While I give patients the benefit of the doubt that they would not be intentionally faking a voice disorder, there are times when after initially correcting a nonorganic voice disorder, and pointing out to the patient all her inconsistencies, the problem persists. The patient clearly has the ability to correct her voice problem and does not. Usually with inappropriate persistence of a condition, the secondary gain becomes obvious to the examiner. Perhaps the partner’s additional attention that is present during the disorder, a monetary reward for remaining ill, or some other gain misaligns with the patient’s incentive to recover.
Not always, but often enough, a patient will have a history of multiple other, somewhat ill-defined disorders (often also nonorganic) in other parts of her body. One of the reasons I correspond with all physicians involved in the care of the nonorganic patient is to alert other caregivers, raising their suspicion about any medical problems that are inconsistent with typical illnesses. Otherwise, patients with nonorganic conditions tend to gravitate to the physician who gives the most treatment. Not infrequently, since the patient is not responding in the usual manner, the physician administers stronger and stronger treatments and the patient begins experiencing actual organic side-effects from her medical or surgical treatments.

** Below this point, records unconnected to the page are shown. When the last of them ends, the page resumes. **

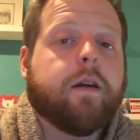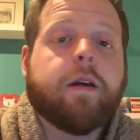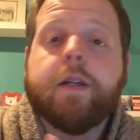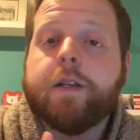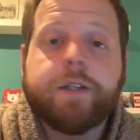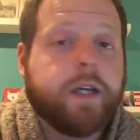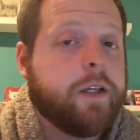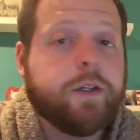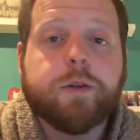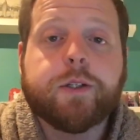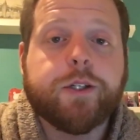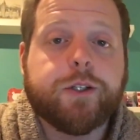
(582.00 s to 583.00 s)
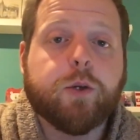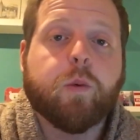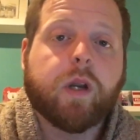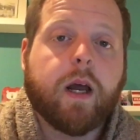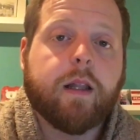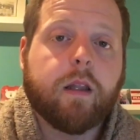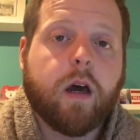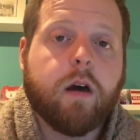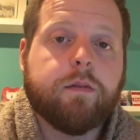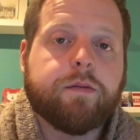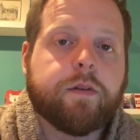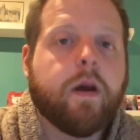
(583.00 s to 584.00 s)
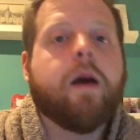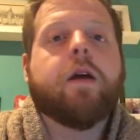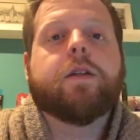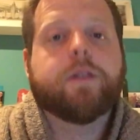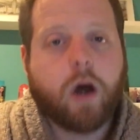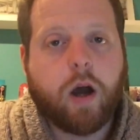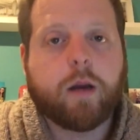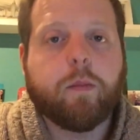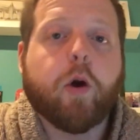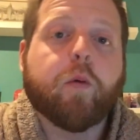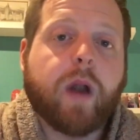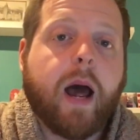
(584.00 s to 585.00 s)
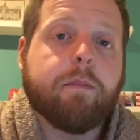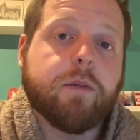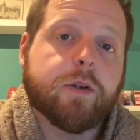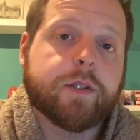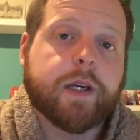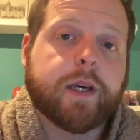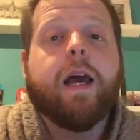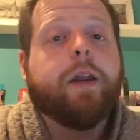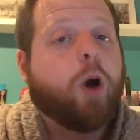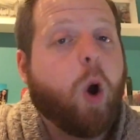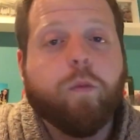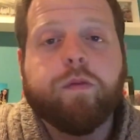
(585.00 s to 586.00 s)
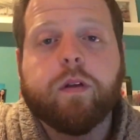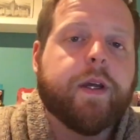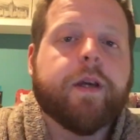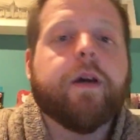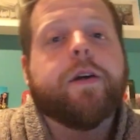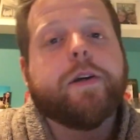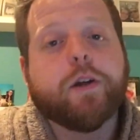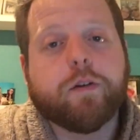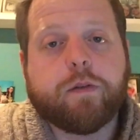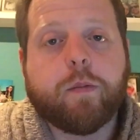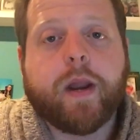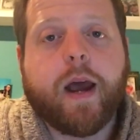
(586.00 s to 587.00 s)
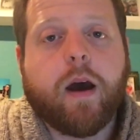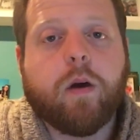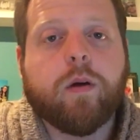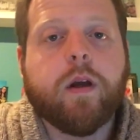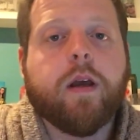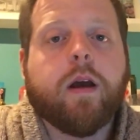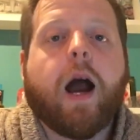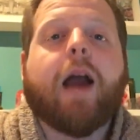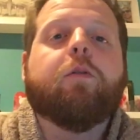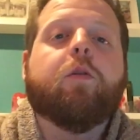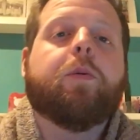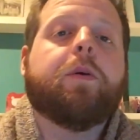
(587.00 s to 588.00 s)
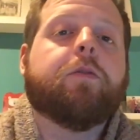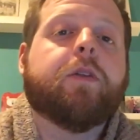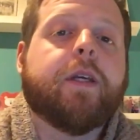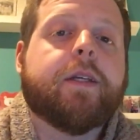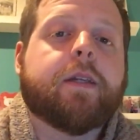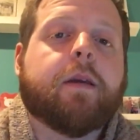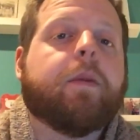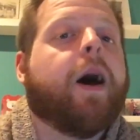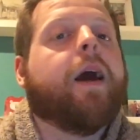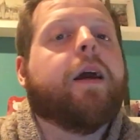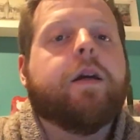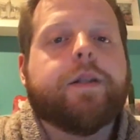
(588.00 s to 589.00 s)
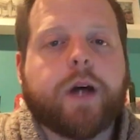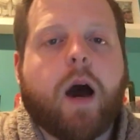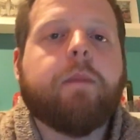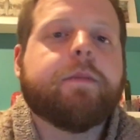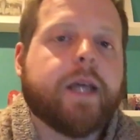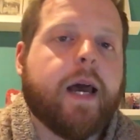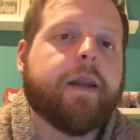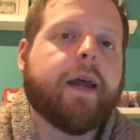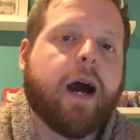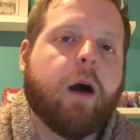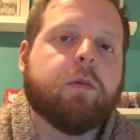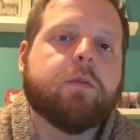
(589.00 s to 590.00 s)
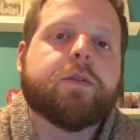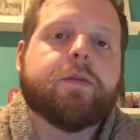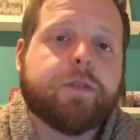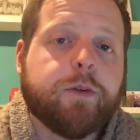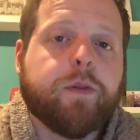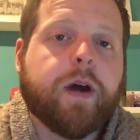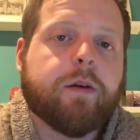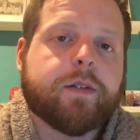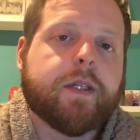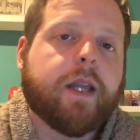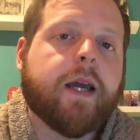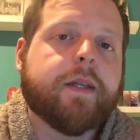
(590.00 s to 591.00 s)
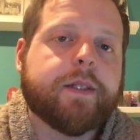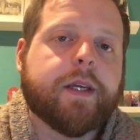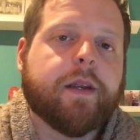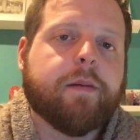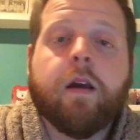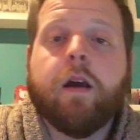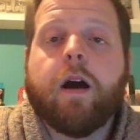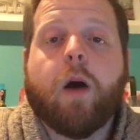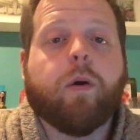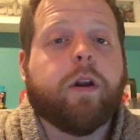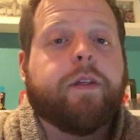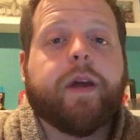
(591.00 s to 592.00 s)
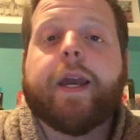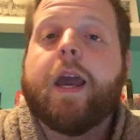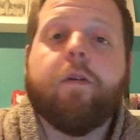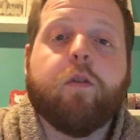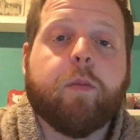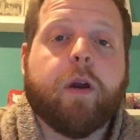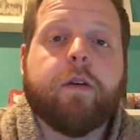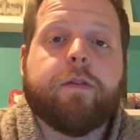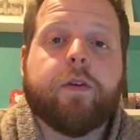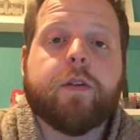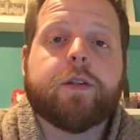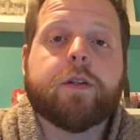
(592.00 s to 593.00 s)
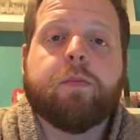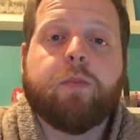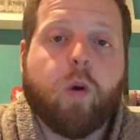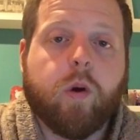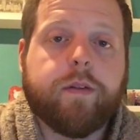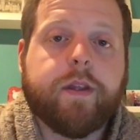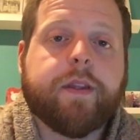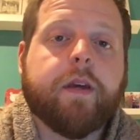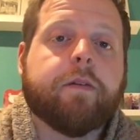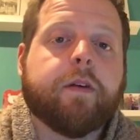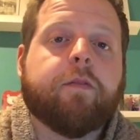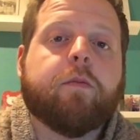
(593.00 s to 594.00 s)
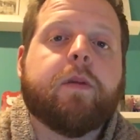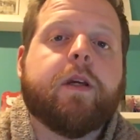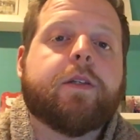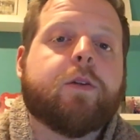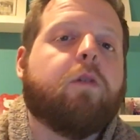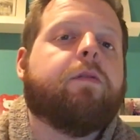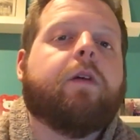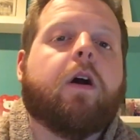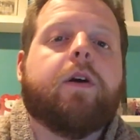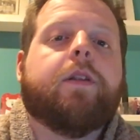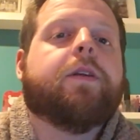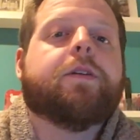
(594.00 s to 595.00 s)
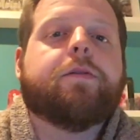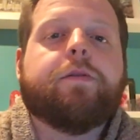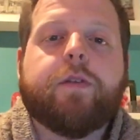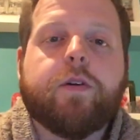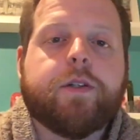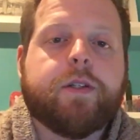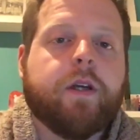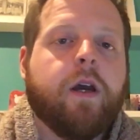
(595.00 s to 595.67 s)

continue to do what I love, talk about rap music, and hopefully a year from now, I will be releasing my top 10 albums of 2019. I want to thank everybody for the support that they've given me so far in this first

Not infrequently, since the patient is not responding in the usual manner, the physician administers stronger and stronger treatments — and the patient begins experiencing actual organic side-effects from her medical or surgical treatments.
What You Learned
- Malingering is distinguished from other nonorganic disorders by its persistence after the patient has been shown their own normal voice production and the inconsistencies have been pointed out.
- The secondary gain in malingering is usually apparent to the examiner — financial incentive, a partner’s attention, or avoidance of obligation.
- Corresponding with all treating physicians alerts caregivers to inconsistencies and prevents patients from gravitating toward those who offer the most treatment.
- Unchecked, escalating treatment for a nonorganic condition can produce real organic harm — the treatments themselves become the disease.